L’IEIM vous présente Lara Nehme, étudiante engagée au croisement de la recherche, de la justice sociale et des relations internationales
Étudiante au BRIDI, elle est notamment la lauréate uqamienne du concours Délie ta langue!, 13 avril 2026
Certains individus ne considèrent pas leur parcours académique comme une simple accumulation de connaissances, d’expériences ou de récompenses. Pour eux, c’est une façon de s’approprier le monde, de le questionner et de s’y engager. Lara est de ces profils qui incarnent une harmonie remarquable : ses engagements académiques, ses expériences de recherche et ses aspirations professionnelles convergent vers un idéal commun, celui de la justice sociale. Que ce soit sur les thèmes de l’immigration, de l’inclusion numérique, de la vulgarisation scientifique ou de la diplomatie, elle insiste sur la nécessité de faire en sorte que les connaissances, les structures et les débats publics s’adaptent mieux aux réalités humaines qu’ils sont censés régir. Cet ancrage se manifeste autant dans sa vie associative à l’UQAM que dans ses recherches et dans ses projets d’avenir.
L’un des premiers traits marquants de son parcours est la place centrale qu’occupe l’engagement étudiant. Depuis deux ans, Lara s’investit activement dans la vie estudiantine, où elle a participé à l’organisation d’initiatives qui donnent une véritable consistance à la vie universitaire. Elle nous laisse comprendre que ses implications « ne sont pas périphériques ou anodines, mais expriment une manière très concrète de fabriquer des espaces communs ».
De sa contribution, à la fabrication de l’espace commun et publique, Lara dit en tirer une grande fierté du fait de rendre possible une vie étudiante active, structurée et stimulante. Elle écrit aussi dans la revue étudiante, signe que, chez elle, organiser et penser vont de pair. Cette articulation entre action et réflexion se retrouve également dans son rapport à la recherche. Lara a multiplié les expériences qui lui permettent de relier les enjeux internationaux à leurs effets sociaux les plus tangibles. Elle a notamment pris part à un chantier de recherche au Centre d’études sur l’intégration et la mondialisation (CEIM) de l’UQAM portant sur la politique « America First » de Donald Trump, au moment même où celle-ci prenait forme. Dans ce cadre, elle s’est intéressée plus particulièrement à la réception de cette politique au Canada, tant sur le plan citoyen que politique. Cette expérience a donné lieu à un colloque étudiant où elle a pu présenter ses travaux. Elle travaille aussi comme auxiliaire de recherche à l’INRS sur les questions d’inclusion numérique, en comparant les politiques québécoises et canadiennes à ce qui se fait à l’international. Ce souci de relier l’échelle locale aux transformations globales éclaire bien sa démarche : comprendre comment les grandes orientations politiques affectent les personnes, les communautés et l’accès réel aux droits.

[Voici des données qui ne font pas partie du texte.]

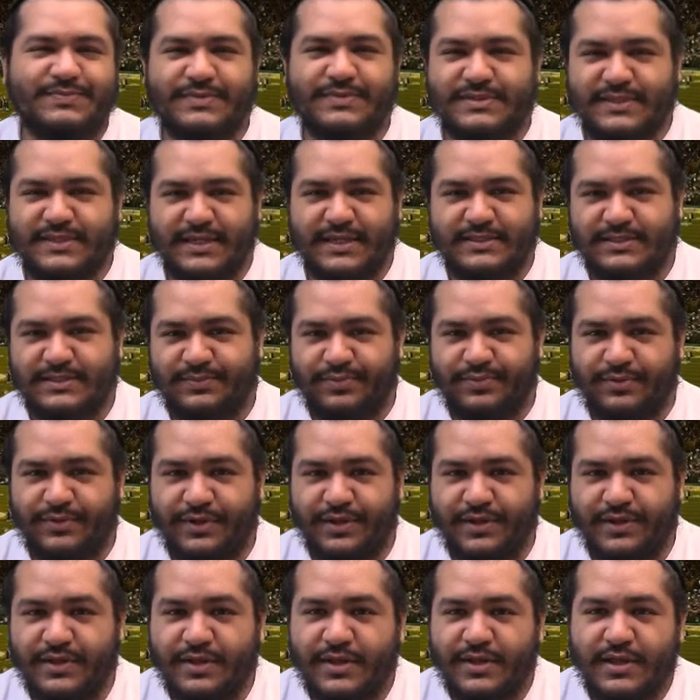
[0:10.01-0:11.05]
Uh, it's time to
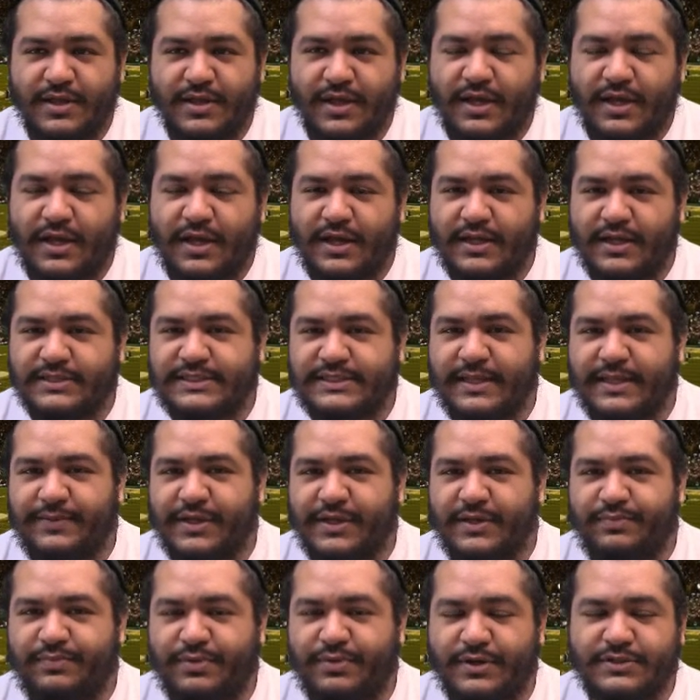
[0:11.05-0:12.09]
get personal. twenty
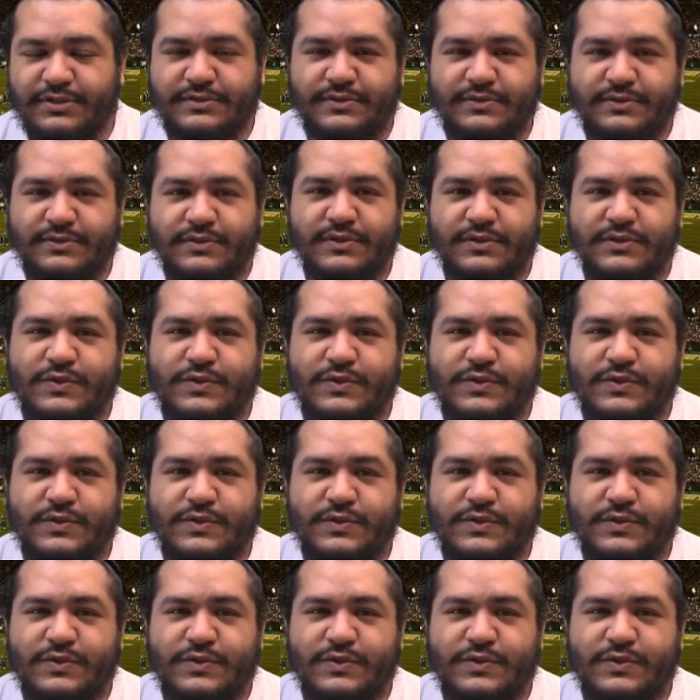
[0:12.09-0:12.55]
seventeen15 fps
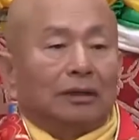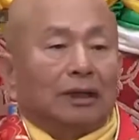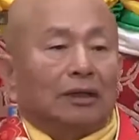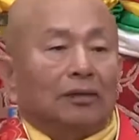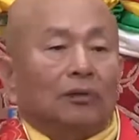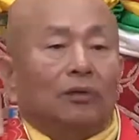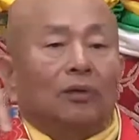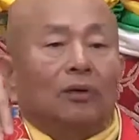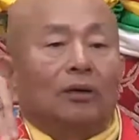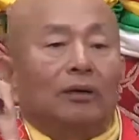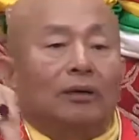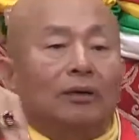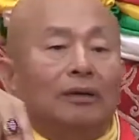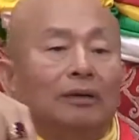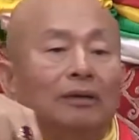and their
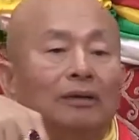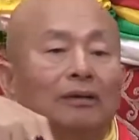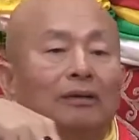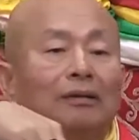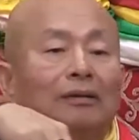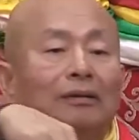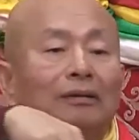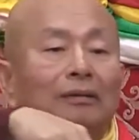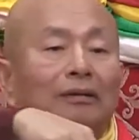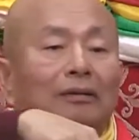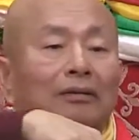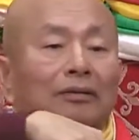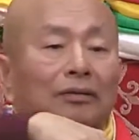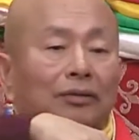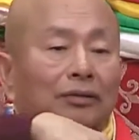
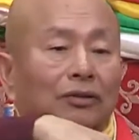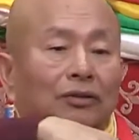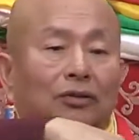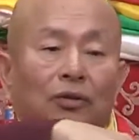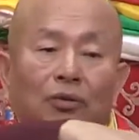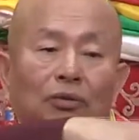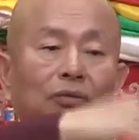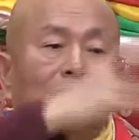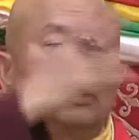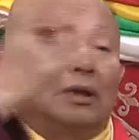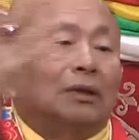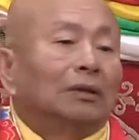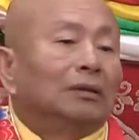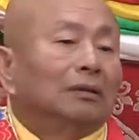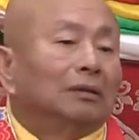transportation is walking.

Si Lara devait elle-même résumer son parcours en quelques grands axes, trois thématiques ressortiraient nettement. La première est le combat pour une plus grande acceptabilité sociale de la question immigrante au Québec et au Canada. Elle relie cette préoccupation à plusieurs de ses engagements, notamment en francisation et dans ses expériences liées à l’immigration, et l’inscrit explicitement dans une perspective de justice sociale. La deuxième est la mobilisation des connaissances. Le terme lui importe : plus que la simple vulgarisation, elle insiste sur l’idée que la production du savoir doit être partagée, appropriable et socialement utile.
La recherche n’a de sens que si elle produit des effets, si elle circule, si elle permet à davantage d’acteurs et d’actrices de participer à la compréhension du monde.
– Lara Nehme
Enfin, la troisième thématique est celle de la défense des droits humains, horizon vers lequel convergent ses motivations profondes. Même lorsqu’elle affirme ne pas encore être sur le terrain de cette défense au sens strict, elle décrit clairement ses études, ses questionnements et ses engagements comme des étapes vers cette finalité.
Pour l’avenir, Lara se projette dans un monde marqué par des crises géopolitiques majeures, où il faudra adapter les cadres juridiques et sociopolitiques aux réalités qui viennent. Elle voudrait prendre part à cette relève, dans la recherche, dans la rédaction, dans les discussions internationales ou sur le terrain, au service des personnes trop souvent réduites au silence. Et puisque son histoire personnelle est aussi liée au Liban, elle dit souhaiter, si possible, mettre cette voix au service de ce contexte également. Son parcours esquisse ainsi une ambition claire : faire de l’international non pas un espace abstrait de grands principes, mais un lieu de justice concrète, d’écoute et de transformation.